Saved entries
=====

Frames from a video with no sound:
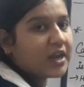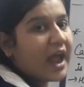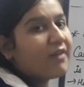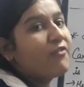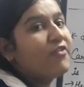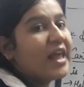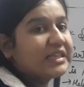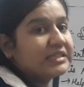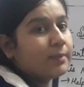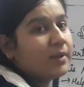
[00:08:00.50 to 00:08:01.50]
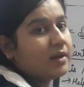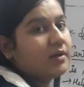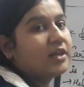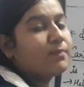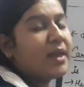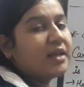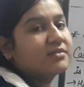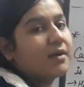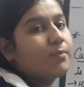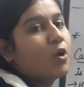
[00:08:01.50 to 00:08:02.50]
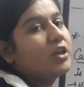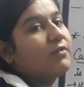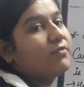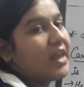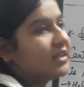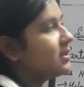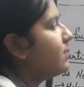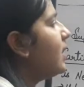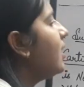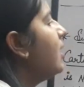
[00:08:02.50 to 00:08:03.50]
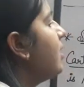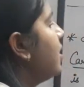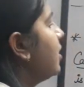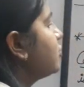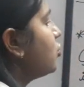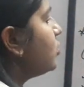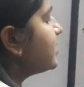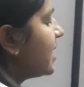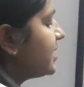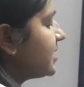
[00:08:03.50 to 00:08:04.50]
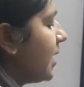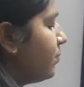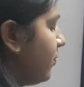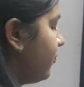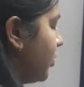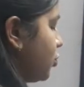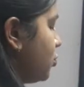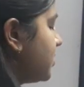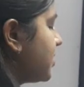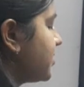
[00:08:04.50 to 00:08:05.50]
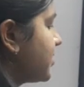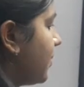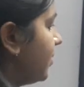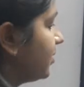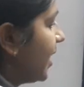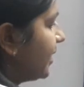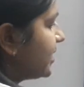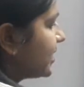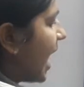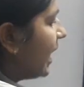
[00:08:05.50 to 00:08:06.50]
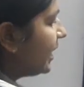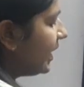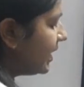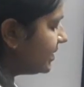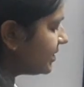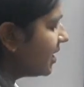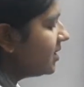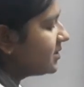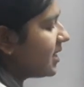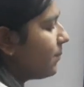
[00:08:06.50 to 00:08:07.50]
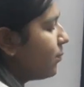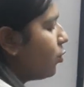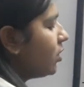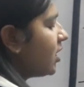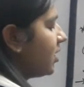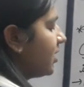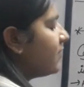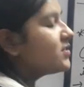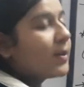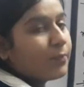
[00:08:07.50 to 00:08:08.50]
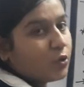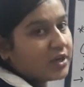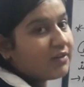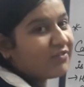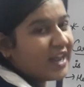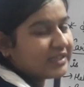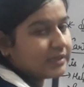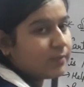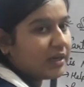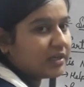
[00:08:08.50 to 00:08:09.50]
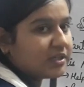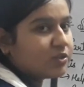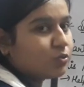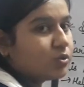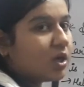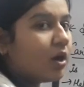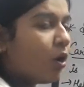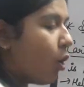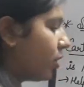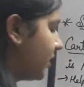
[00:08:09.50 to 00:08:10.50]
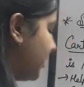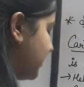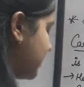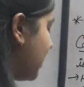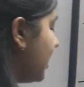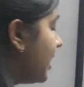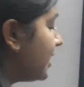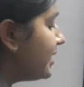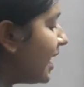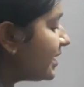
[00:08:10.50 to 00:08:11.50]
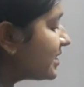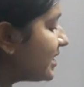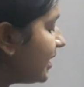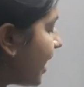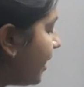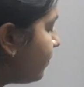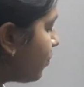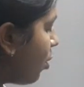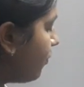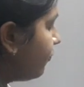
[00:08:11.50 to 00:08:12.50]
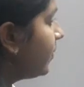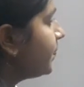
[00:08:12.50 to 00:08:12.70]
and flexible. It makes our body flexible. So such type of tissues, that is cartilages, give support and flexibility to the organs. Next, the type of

=====

§ **About this exercise**
From the first line to the last, output the records exactly without pictures.

§ **Task answer**
Frames from a video with no sound:
[00:08:00.50 to 00:08:01.50]
[00:08:01.50 to 00:08:02.50]
[00:08:02.50 to 00:08:03.50]
[00:08:03.50 to 00:08:04.50]
[00:08:04.50 to 00:08:05.50]
[00:08:05.50 to 00:08:06.50]
[00:08:06.50 to 00:08:07.50]
[00:08:07.50 to 00:08:08.50]
[00:08:08.50 to 00:08:09.50]
[00:08:09.50 to 00:08:10.50]
[00:08:10.50 to 00:08:11.50]
[00:08:11.50 to 00:08:12.50]
[00:08:12.50 to 00:08:12.70]
and flexible. It makes our body flexible. So such type of tissues, that is cartilages, give support and flexibility to the organs. Next, the type of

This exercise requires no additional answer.